Tuesday, May 7, 2024

Comley keeps emotions in check for homecoming

October 18, 2002
MSU hockey head coach Rick Comley guides his 10h-ranked Spartans to battle against Northern Michigan this weekend. This is his first visit to Berry Events Center in Marquette, as the Spartans head coach. Comley took over for Ron Mason, following a 26-year tenure at Northern.

Rick Comley has been through this before.

“When we went down to Lake Superior - I can still remember to this day - they did the introductions, the teams were lined up, they introduced me as Northern’s head coach and everybody in the building booed,” Comley said. “The players just kind of looked at me and smiled and then we beat them like 12-2.”

That was back in 1976 when Comley had just started Northern Michigan’s program from scratch after spending three seasons as the head coach of his alma mater, Lake Superior State.

The trip to Sault Ste. Marie was just his fourth game behind the Wildcat bench.

To this day, the coach maintains his change of allegiance was the single most important stimulus in turning Northern and Lake Superior into bitter cross-peninsula athletic rivals.

If that’s so, one has to wonder if this weekend is the start of something similar for the Northern vs. MSU hockey rivalry.

Comley led the Wildcats for 26 years before snubbing them for MSU in March. Today and Saturday, Comley will be back in Marquette as his 10th-ranked Spartans (1-1-0) take on No. 14 Northern (1-2-0) at the Berry Events Center.

“I don’t think you should downplay it, because it is a unique situation,” said Comley, who will coach his third and fourth games as a Spartan this weekend. “There will be quite a buzz up there and I don’t mind if they’re vocal and active, but I would be totally shocked if it was a total negative reaction.

“I think the relationship we had was too good.”

The series is being dubbed by Marquette residents as “The Mentor vs. The Student” because Comley will be matching wits against his former player and assistant coach Walt Kyle, who took over the Wildcats in June.

“You can feel it in the community,” Kyle said. “Rick and (his wife) Diane were big parts of the community and I think everyone is going to be real happy to have them back.

“I knew that I might coach against him some day, but I didn’t think I’d be sitting here and he’d be somewhere else.”

To make the weekend even more interesting, Comley will be gunning for his 600th career win. He currently stands at 598, which ranks him No. 7 on the all-time list.

But Comley swears it will be all business.

“People are e-mailing me asking if I want to meet for coffee,” Comley said. “I’m just going to be too busy. I’m not even going to try to do everything. There are two big hockey games to play.
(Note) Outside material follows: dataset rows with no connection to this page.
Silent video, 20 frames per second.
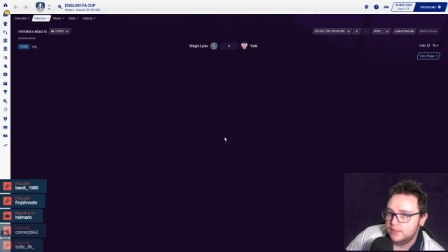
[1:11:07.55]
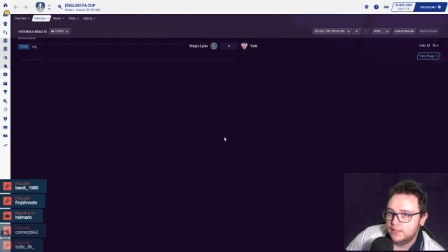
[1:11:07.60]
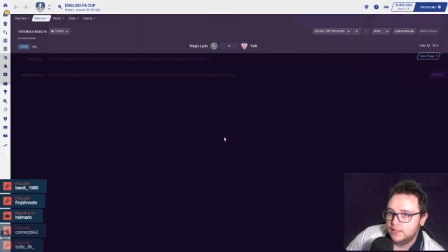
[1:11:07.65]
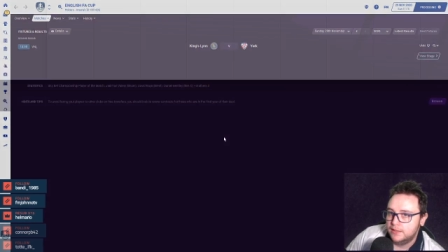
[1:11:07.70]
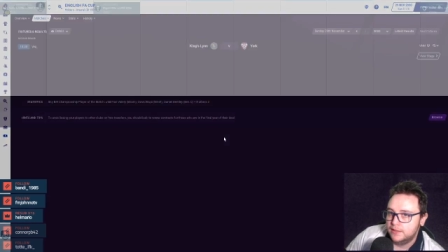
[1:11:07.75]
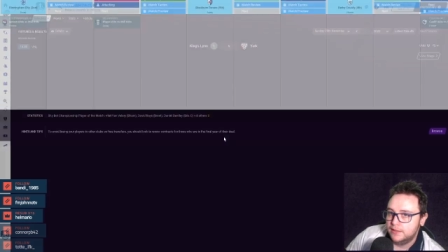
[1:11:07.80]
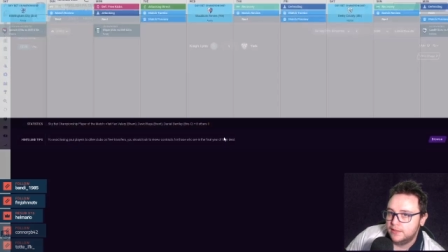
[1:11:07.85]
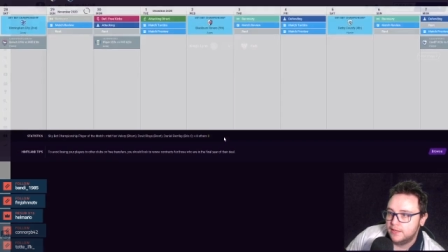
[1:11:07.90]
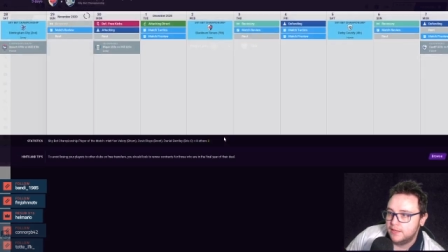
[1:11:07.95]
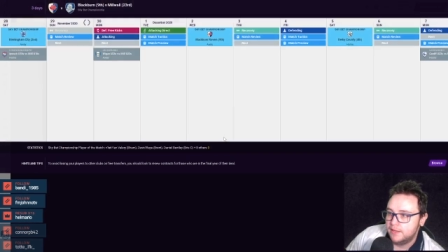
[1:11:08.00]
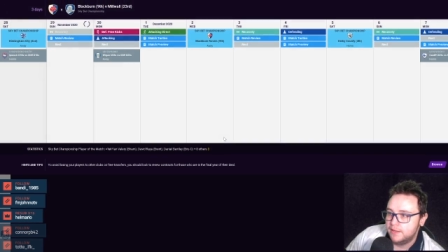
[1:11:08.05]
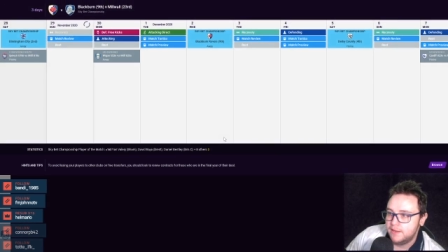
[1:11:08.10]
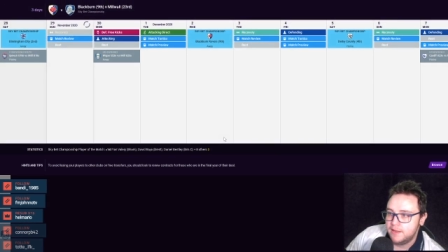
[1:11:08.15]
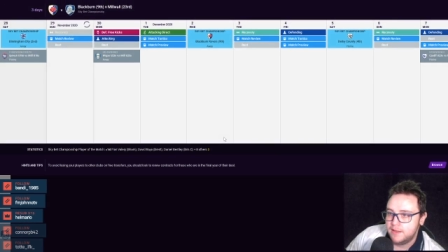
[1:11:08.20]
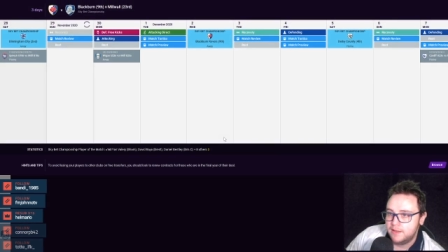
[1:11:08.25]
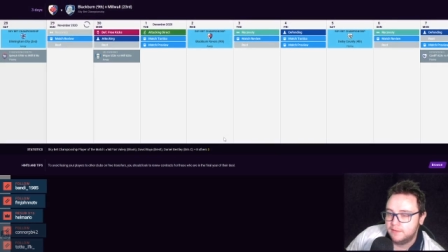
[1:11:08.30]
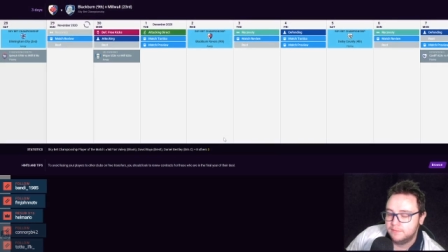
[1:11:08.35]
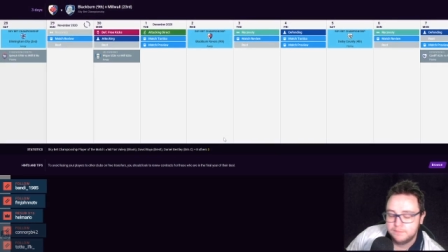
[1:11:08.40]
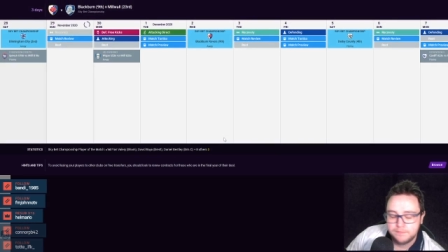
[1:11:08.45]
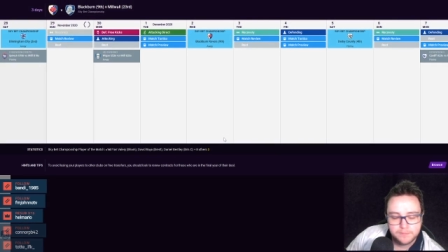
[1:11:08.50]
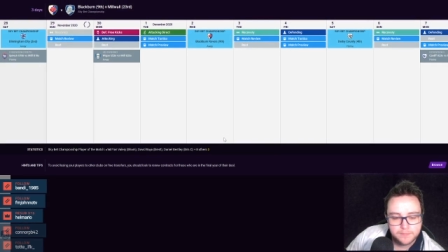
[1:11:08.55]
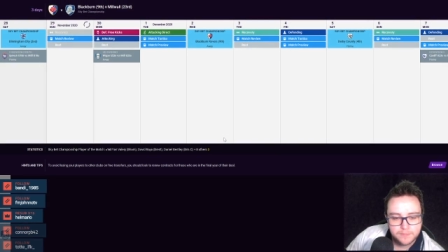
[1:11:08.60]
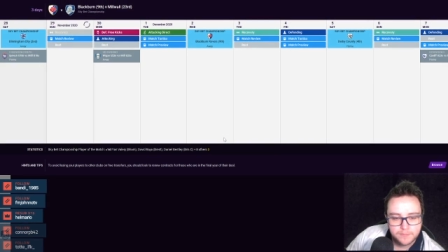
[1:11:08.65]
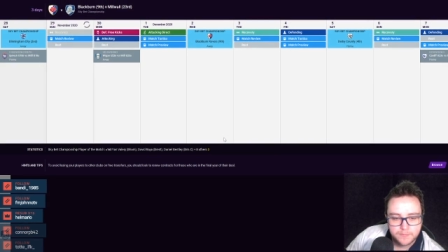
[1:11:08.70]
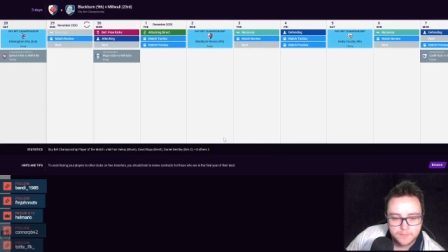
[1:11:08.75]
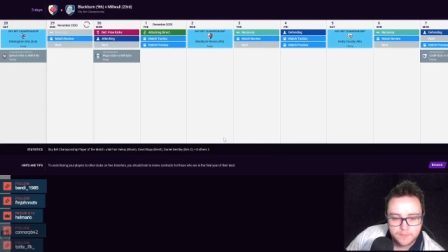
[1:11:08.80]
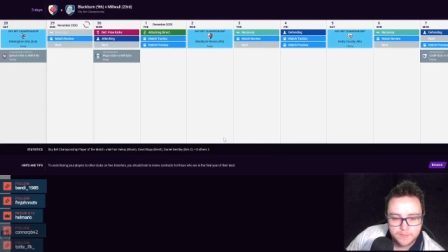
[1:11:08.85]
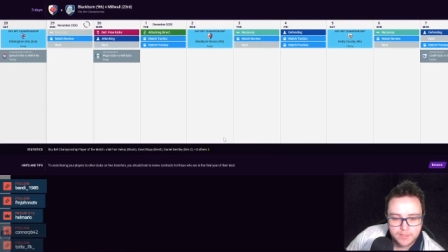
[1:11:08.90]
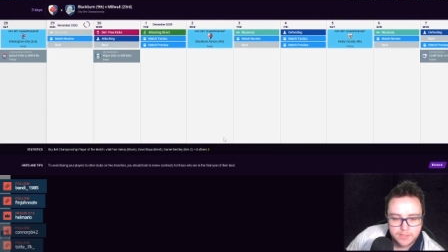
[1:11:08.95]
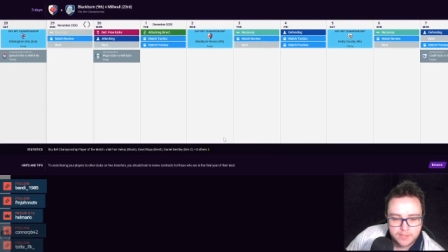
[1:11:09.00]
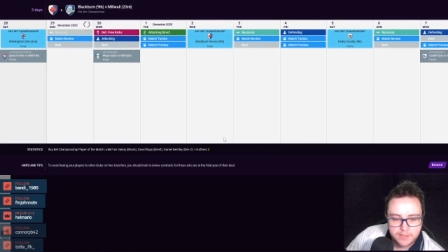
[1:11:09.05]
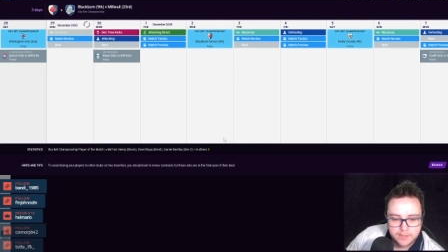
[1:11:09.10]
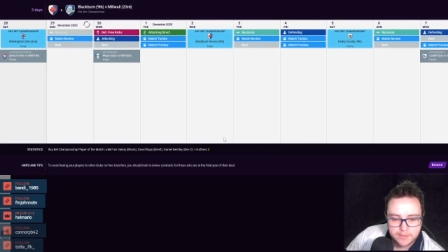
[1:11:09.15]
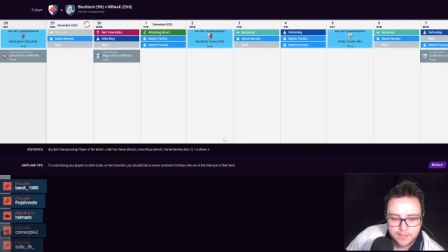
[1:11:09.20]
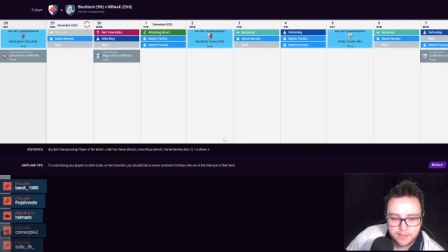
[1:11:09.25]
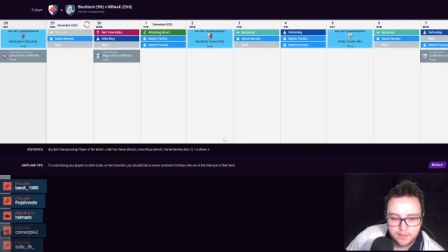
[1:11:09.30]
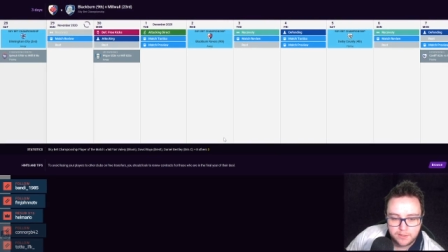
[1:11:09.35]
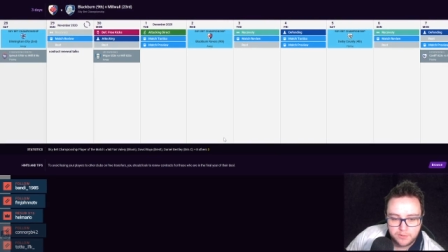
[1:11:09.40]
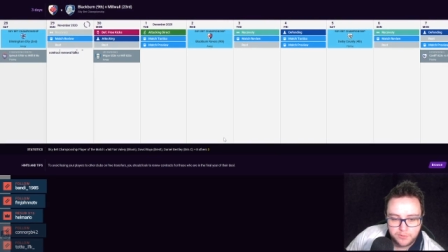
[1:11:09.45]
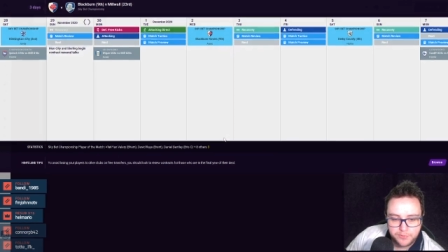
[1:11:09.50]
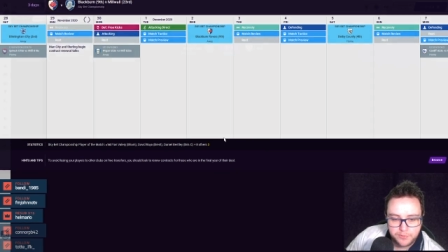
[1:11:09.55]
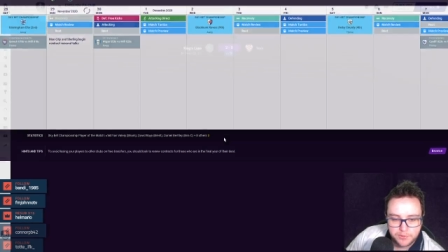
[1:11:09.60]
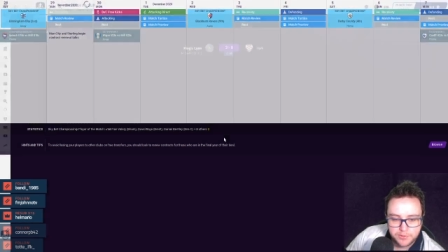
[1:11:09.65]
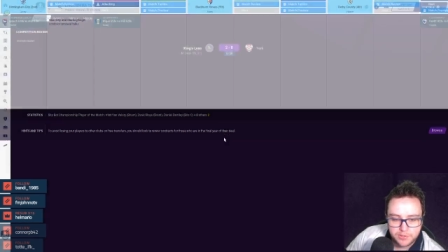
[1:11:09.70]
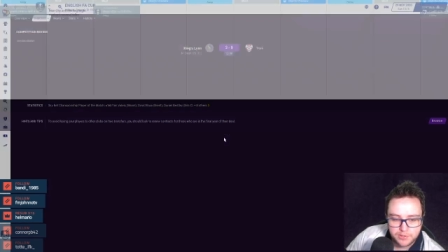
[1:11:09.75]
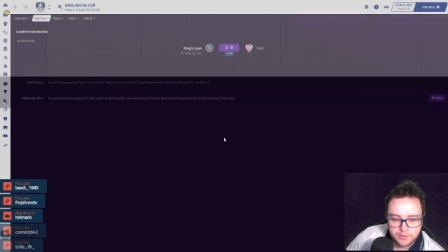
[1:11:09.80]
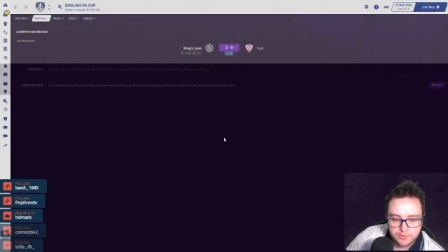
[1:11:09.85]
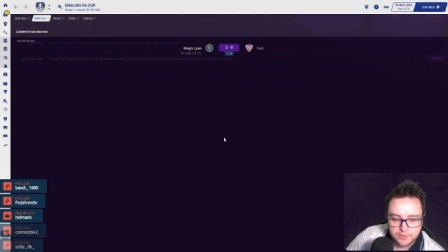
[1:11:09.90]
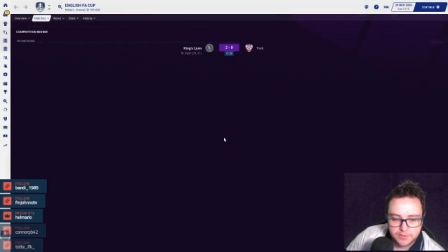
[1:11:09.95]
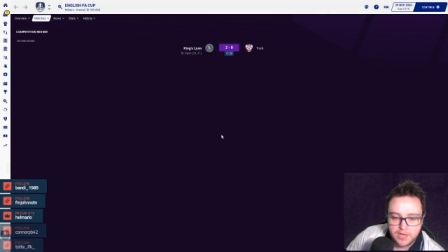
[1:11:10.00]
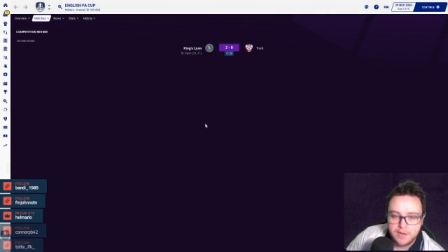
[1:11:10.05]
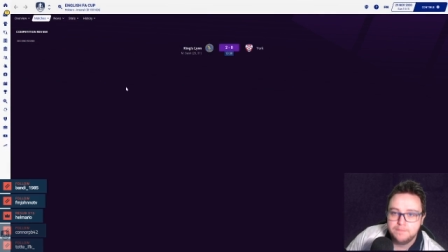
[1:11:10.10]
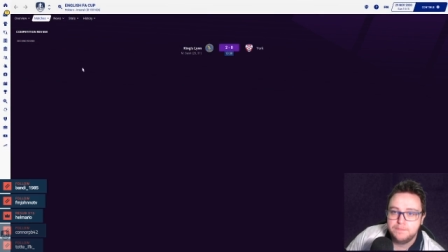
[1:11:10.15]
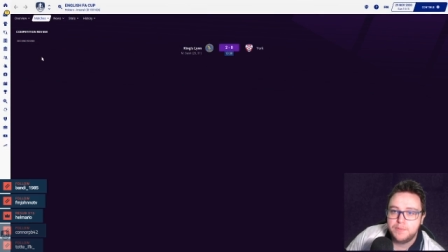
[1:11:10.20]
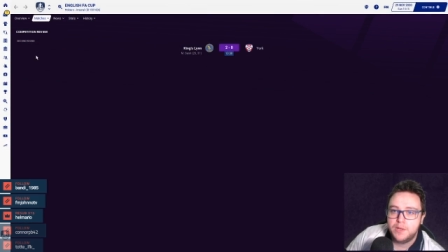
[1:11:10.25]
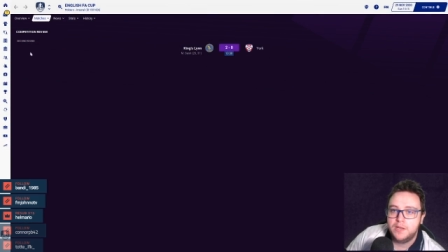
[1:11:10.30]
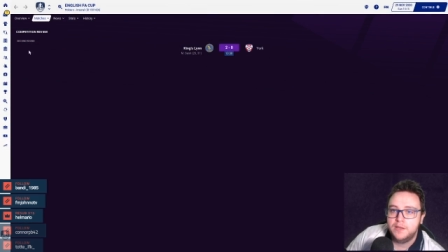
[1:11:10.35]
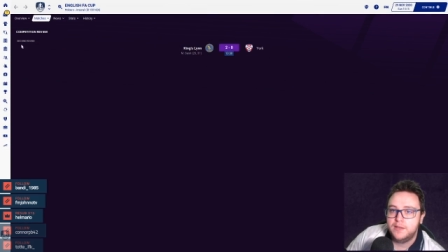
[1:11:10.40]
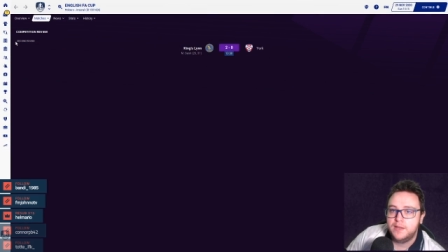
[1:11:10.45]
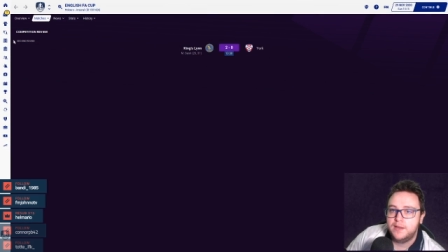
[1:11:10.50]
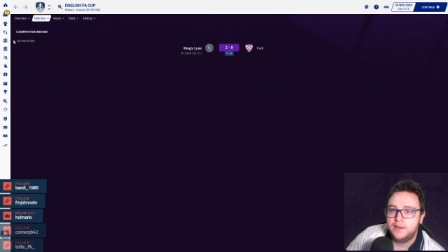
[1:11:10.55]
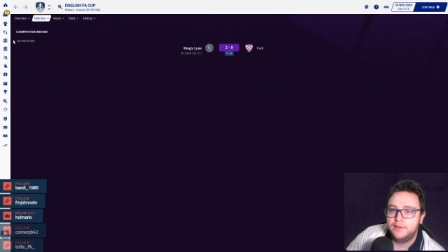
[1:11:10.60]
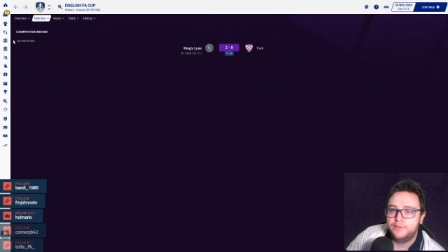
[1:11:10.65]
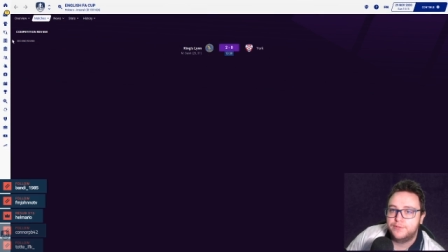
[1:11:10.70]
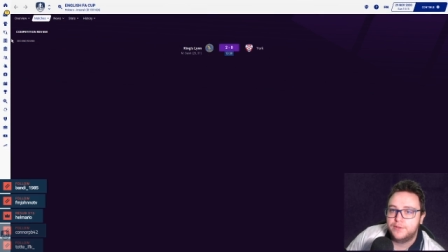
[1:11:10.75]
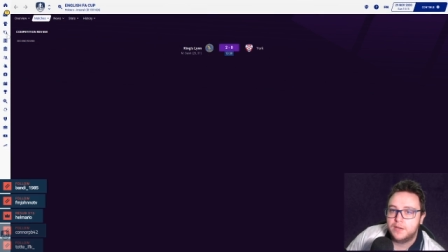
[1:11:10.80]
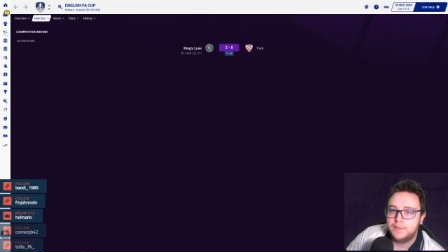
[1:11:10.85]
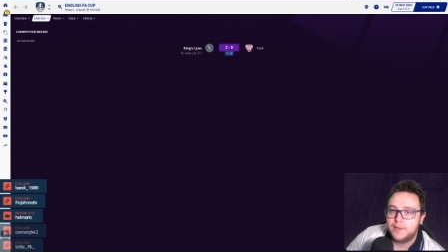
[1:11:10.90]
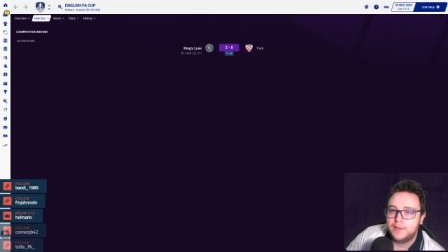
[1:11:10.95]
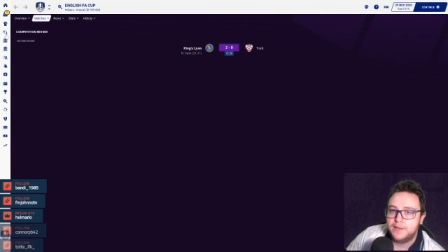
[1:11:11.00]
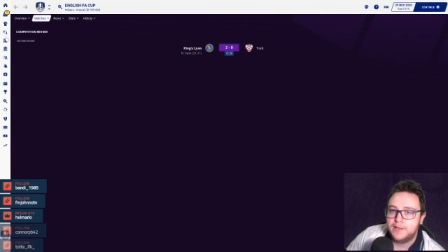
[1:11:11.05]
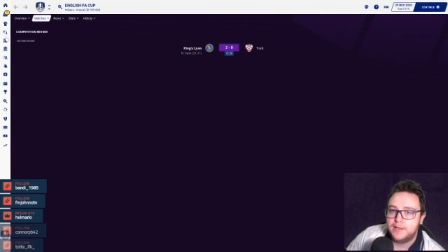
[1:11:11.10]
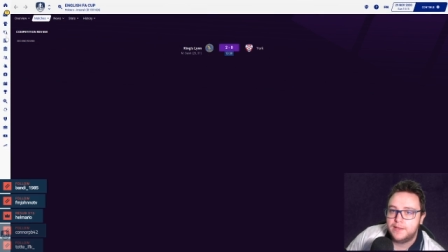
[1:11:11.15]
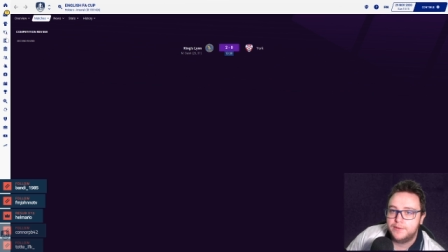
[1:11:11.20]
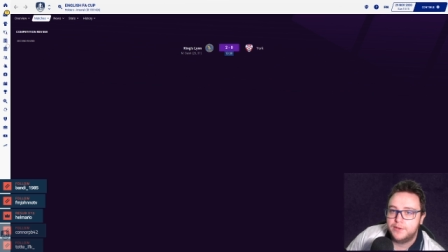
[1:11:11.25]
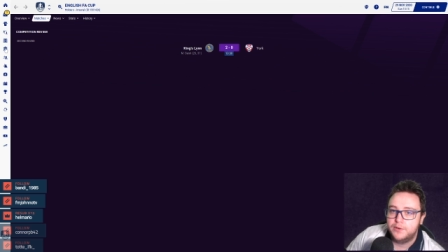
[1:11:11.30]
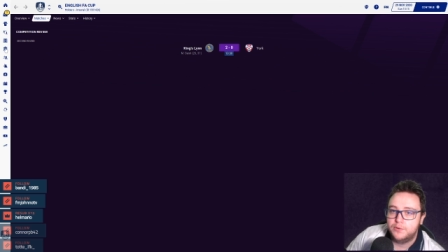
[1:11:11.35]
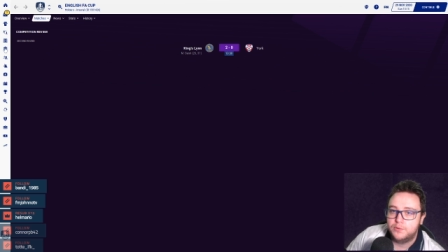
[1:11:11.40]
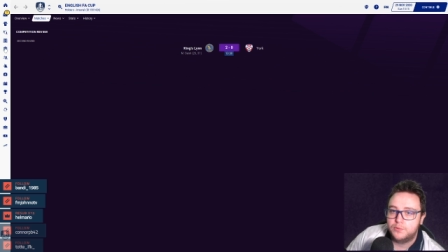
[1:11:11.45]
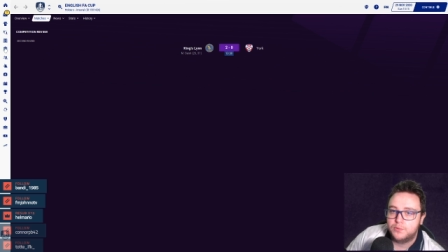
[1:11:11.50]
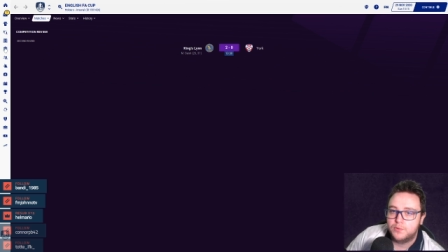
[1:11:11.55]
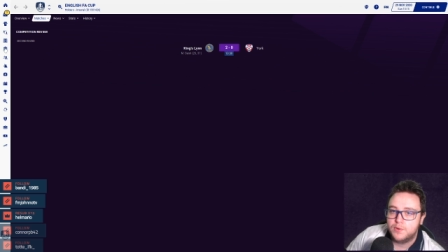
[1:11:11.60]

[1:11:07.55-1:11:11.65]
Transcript: And uh, yeah, Say hello if you want to. Team bonding. Forgot about that. You're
“Will I be emotional? Yes. Will it be visible emotion? No. But I have too strong of feelings, too many close friends, too many ties to that program for it not to be special. I can’t just treat it like any other series.”

Ironically, that’s exactly what the Spartans are going to try to do.

“We have to prepare like it’s any other road game, because it will be for our team,” assistant coach Dave McAuliffe said. “It’ll be different for Coach because it’s going to be the first time he’s behind the other bench after being with that program for so long. But he’ll handle that.”

The Spartans, who looked sluggish at last week’s Maverick Stampede, will have to fight through several obstacles to get their coach a victory or two this weekend.

Comley all but built the Berry Events Center, but the rink will be full of fans rooting against him and his team tonight and Saturday.

“I can only imagine how their students and the fans and, especially, his old team are feeling with him coming up there,” senior defenseman Brad Fast said. “It’s going to be a great challenge for us.”

If MSU isn’t up to the challenge, Comley might have a little Upper Peninsula surprise for the team.

“I told them to bring their suits, because if we play bad Friday, we’re going for a swim in Lake Superior on Saturday,” he said.